## YOUR ASSIGNMENT
Excerpt from the entries below: please repeat exactly the lines from the one containing "[446.61-447.65s]" through the last one, both ends included, with no pictures.

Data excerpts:
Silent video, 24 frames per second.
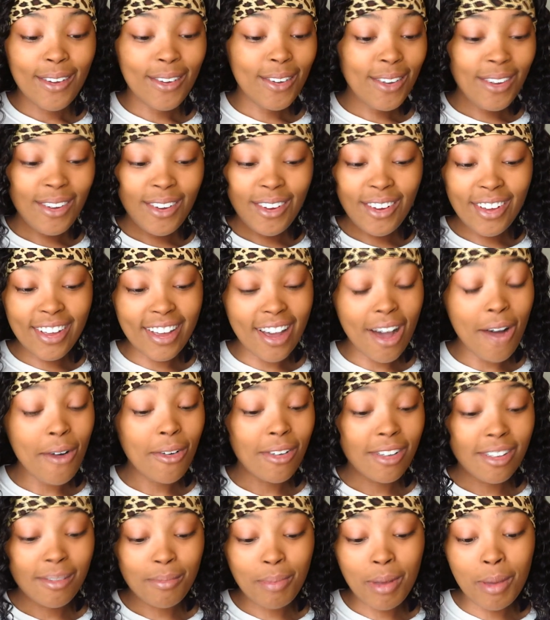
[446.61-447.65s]
Ooh,
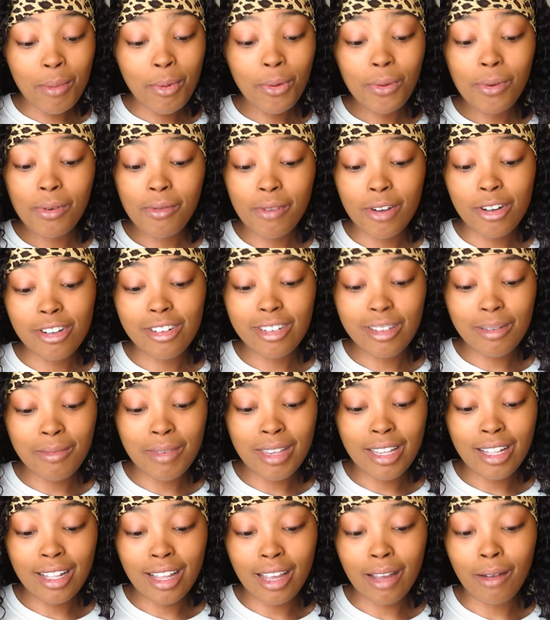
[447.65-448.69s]
y'all, people were roasting
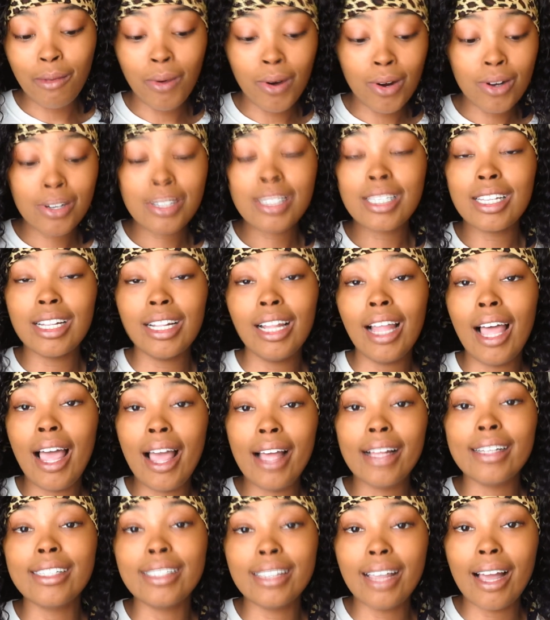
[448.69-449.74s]
me like worse than
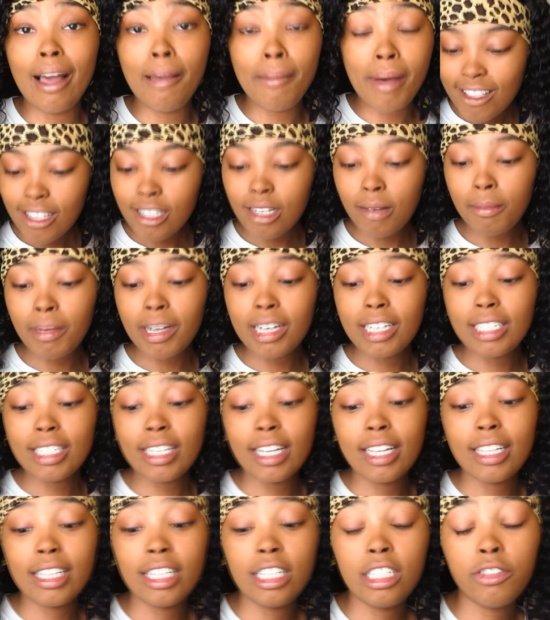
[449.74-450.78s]
last time. Somebody
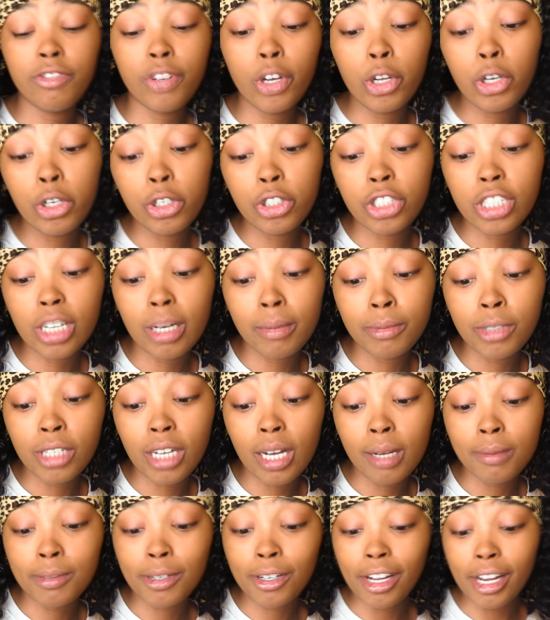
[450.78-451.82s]
said these Photoshop
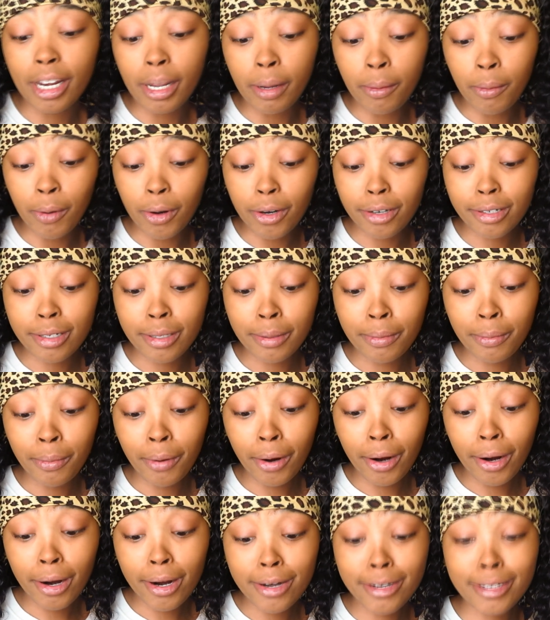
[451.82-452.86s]
jobs are getting worse and
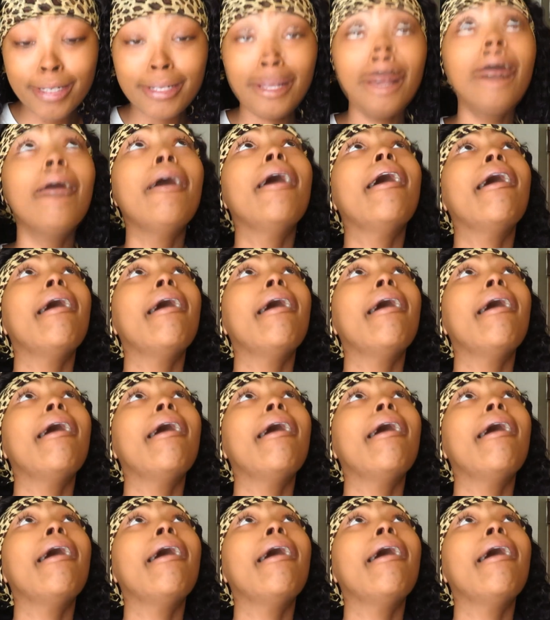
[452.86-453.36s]
worse.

## RESULT OF THIS EXERCISE
[446.61-447.65s]
Ooh,
[447.65-448.69s]
y'all, people were roasting
[448.69-449.74s]
me like worse than
[449.74-450.78s]
last time. Somebody
[450.78-451.82s]
said these Photoshop
[451.82-452.86s]
jobs are getting worse and
[452.86-453.36s]
worse.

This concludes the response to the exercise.